Enfin, la fin et les révélations qui s'en suivent sont déstabilisantes. Tout d'abord car elles apportent un twist certainement bienvenue mais créent également des incohérences ; incohérences qui étaient déjà présentes en masse, en plus d'incompréhensions que je vais évoquer ci-dessous. Certes je n'ai pas forcément vu venir le twist final (même si la bande annonce, qui en révélait beaucoup trop soit dit en passant, le suggérait) mais je ne vois pas ce que ça apporte de plus au film si ce n'est de multiples désavantages. L'impact émotionnel, la tendresse et la pitié que l'on évoquait pour Adelaide disparait et il pose surtout la question : pourquoi tout ce cirque? Pourquoi Adelaide a-t-elle peur de revenir dans cet endroit (elle y revient des années après d'ailleurs : pourquoi tant de temps d'attente?) alors que c'est la maléfique qui est revenue du palais des glaces? Pourquoi est-ce la maléfique qui trouve le vrai monde en premier? Aucune personne du monde des reliés n'a jamais «pensé» (si je puis dire étant donné qu'ils sont dénués de conscience et ne peuvent seulement reproduire les mouvements des vivants) ou du moins personne ne s'est jamais aventuré dans le palais des glaces et donc dans le monde des reliés? Pourquoi la vraie Adelaine Wilson monte une armée de reliés? Quel est donc le prétexte pour qu'elle obtienne l'allégeance de Adelaine? Le fait de faire de la danse?
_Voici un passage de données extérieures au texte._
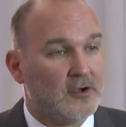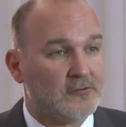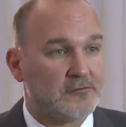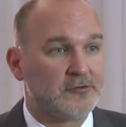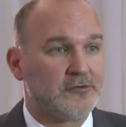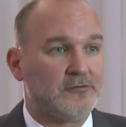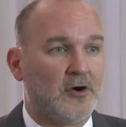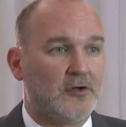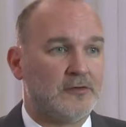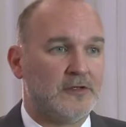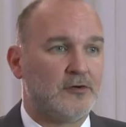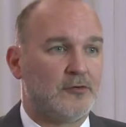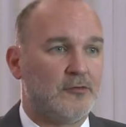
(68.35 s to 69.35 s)
First of all,
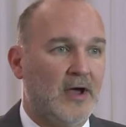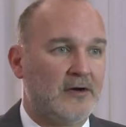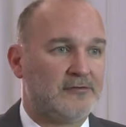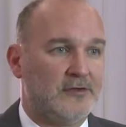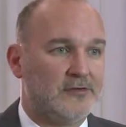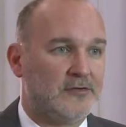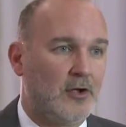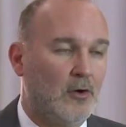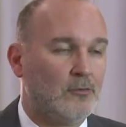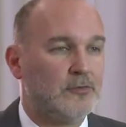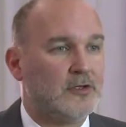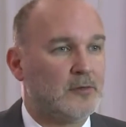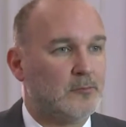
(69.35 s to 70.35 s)
Neograft is the
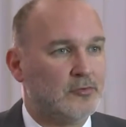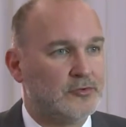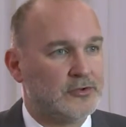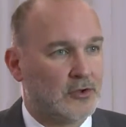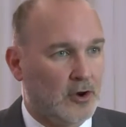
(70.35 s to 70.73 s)
only complete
What the fuck? Et pourquoi les dits reliés font exactement comme les vivants alors qu'ils vivent dans des tunnels, sans l'espace disponible dans le monde réel? En somme, BEAUCOUP trop de questions subsistent à la sortie de la séance et c'est fichtrement frustrant, d'autant plus que ça n'apporte jamais rien de positif autant de mystères en suspend. Pourtant j'aime lorsqu'il reste un peu de mystères à la fin d'un film mais là il y a bien trop d'invraisemblances et/ou incohérences accumulées pour que l'on soit pleinement satisfait par ce que propose le long-métrage en terme de réponses.
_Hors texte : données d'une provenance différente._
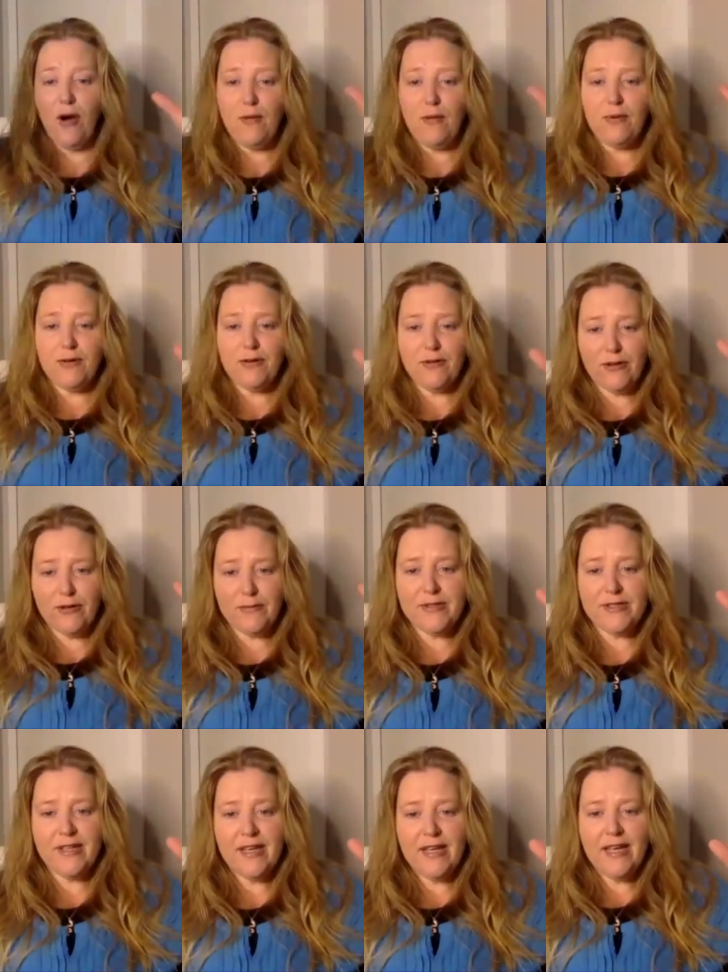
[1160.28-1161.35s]
open groups
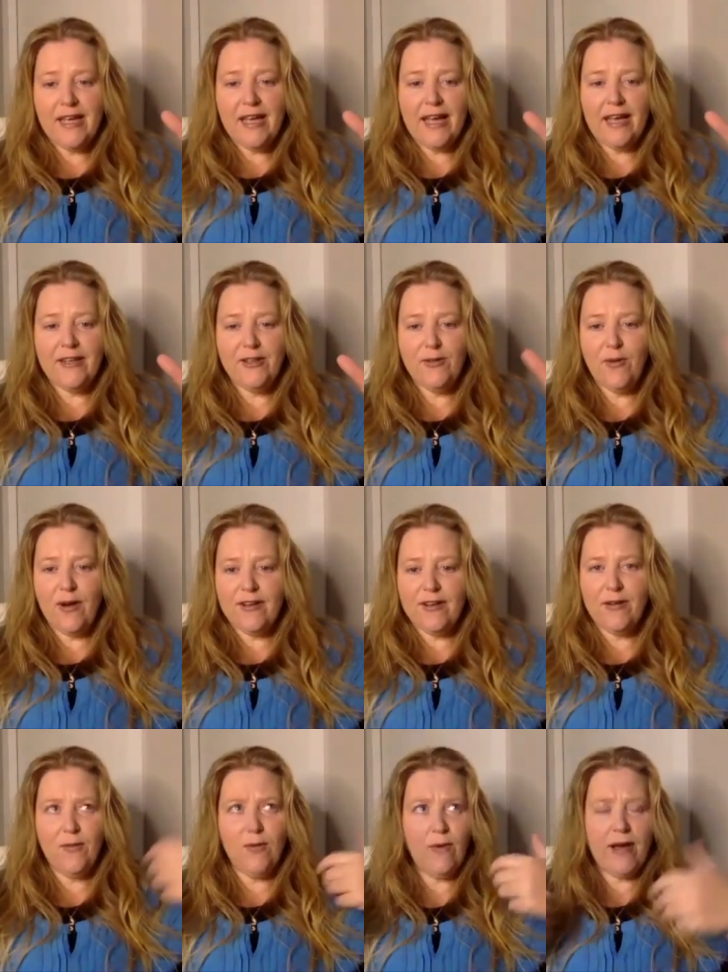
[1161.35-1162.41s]
and you wonder
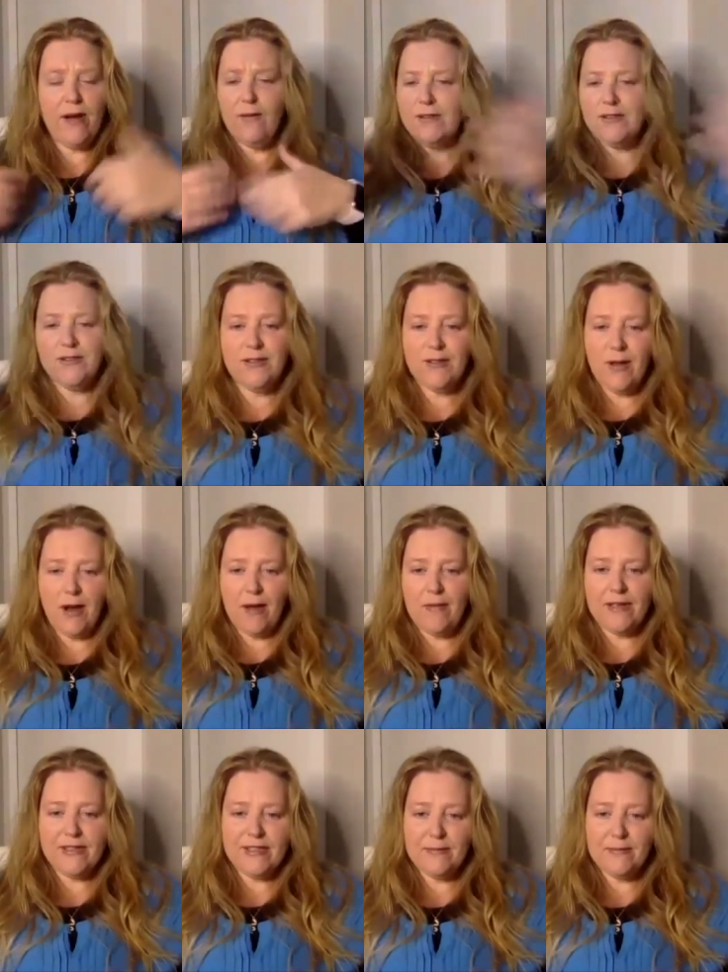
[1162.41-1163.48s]
well where was i
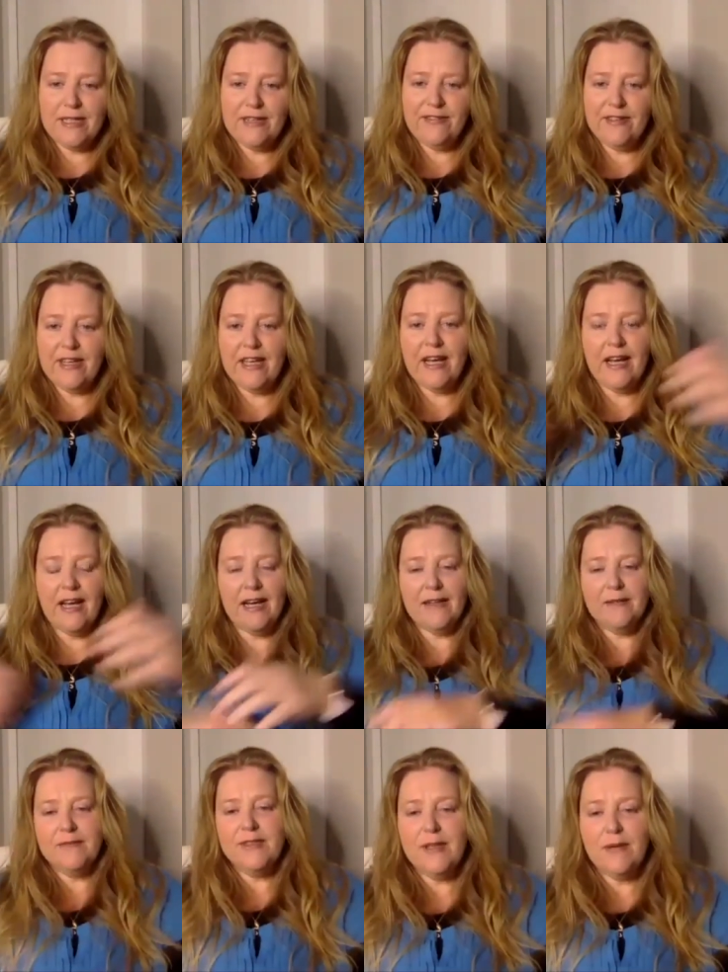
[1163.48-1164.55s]
must have been living
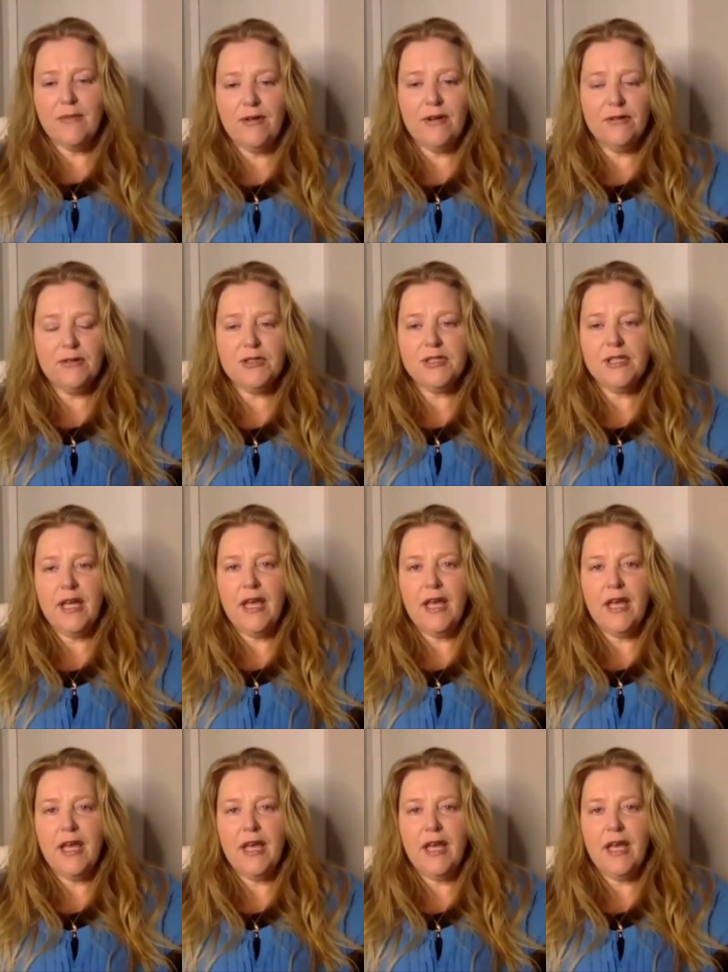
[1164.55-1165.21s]
um, somewhere else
En revanche, un côté où «Us» est une des plus grandes réjouissances, c'est au niveau de sa sublime photographie. Les jeux de lumière y sont nombreux, les plans très esthétiques, l'ambiance lugubre : du côté artistique, le film est une véritable pépite. Je n'ai grand chose à dire sur la bande originale que j'ai trouvé efficace sur le coup mais globalement lambda et sans grands moments marquants dans sa composition.
À l'issue de la projection, nous sommes premièrement chamboulés par «Us», produit étonnement lugubre et étrange, mais nous restons également frustrés par la maîtrise trop approximative du scénario. Jordan Peele semble envahit par son ambition et à force de vouloir la jouer trop intelligemment dans le fond, il en néglige la forme de son long-métrage et en perd au change avec un cheminement sans surprise et une fin trop déroutante. «Us» restera une belle déception mais restera aussi marquant, d'une certaine manière.